**Your objective:**
All of the data below is to be repeated exactly, except for the pictures.

START Listed records

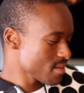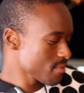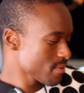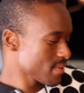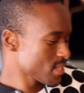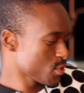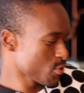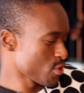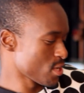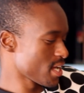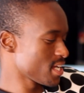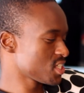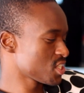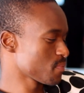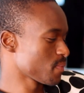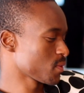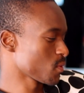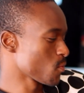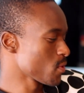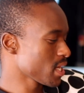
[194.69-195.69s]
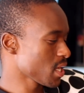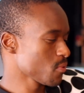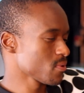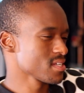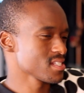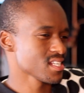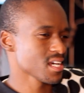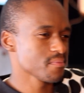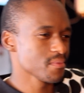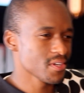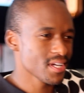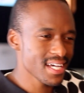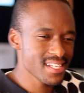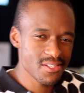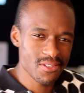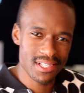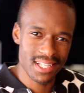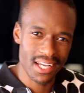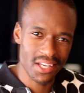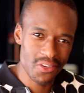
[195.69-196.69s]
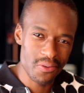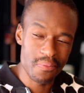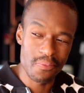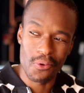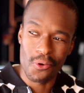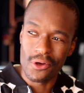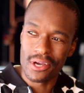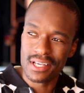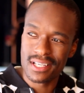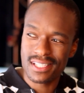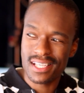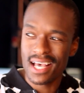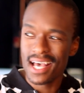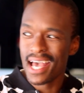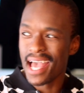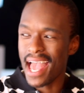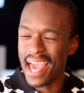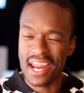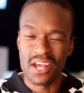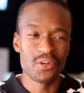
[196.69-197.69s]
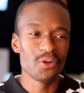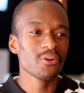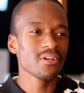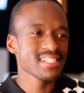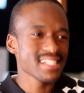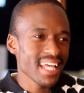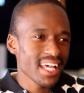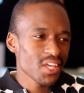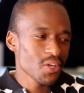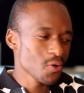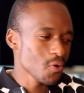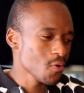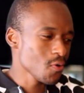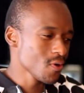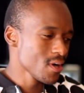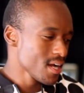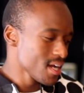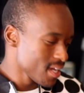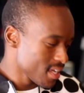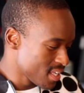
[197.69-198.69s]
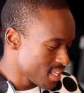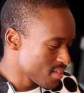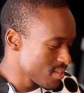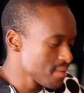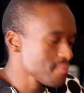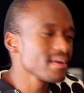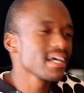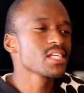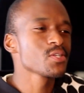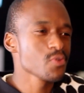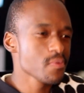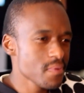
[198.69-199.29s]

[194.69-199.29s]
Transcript: tell me about your relationship with OK Wasabi. You guys look like you boys, and I know he's like your, he, he might as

END Listed records

**Final answer:**
[194.69-195.69s]
[195.69-196.69s]
[196.69-197.69s]
[197.69-198.69s]
[198.69-199.29s]

[194.69-199.29s]
Transcript: tell me about your relationship with OK Wasabi. You guys look like you boys, and I know he's like your, he, he might as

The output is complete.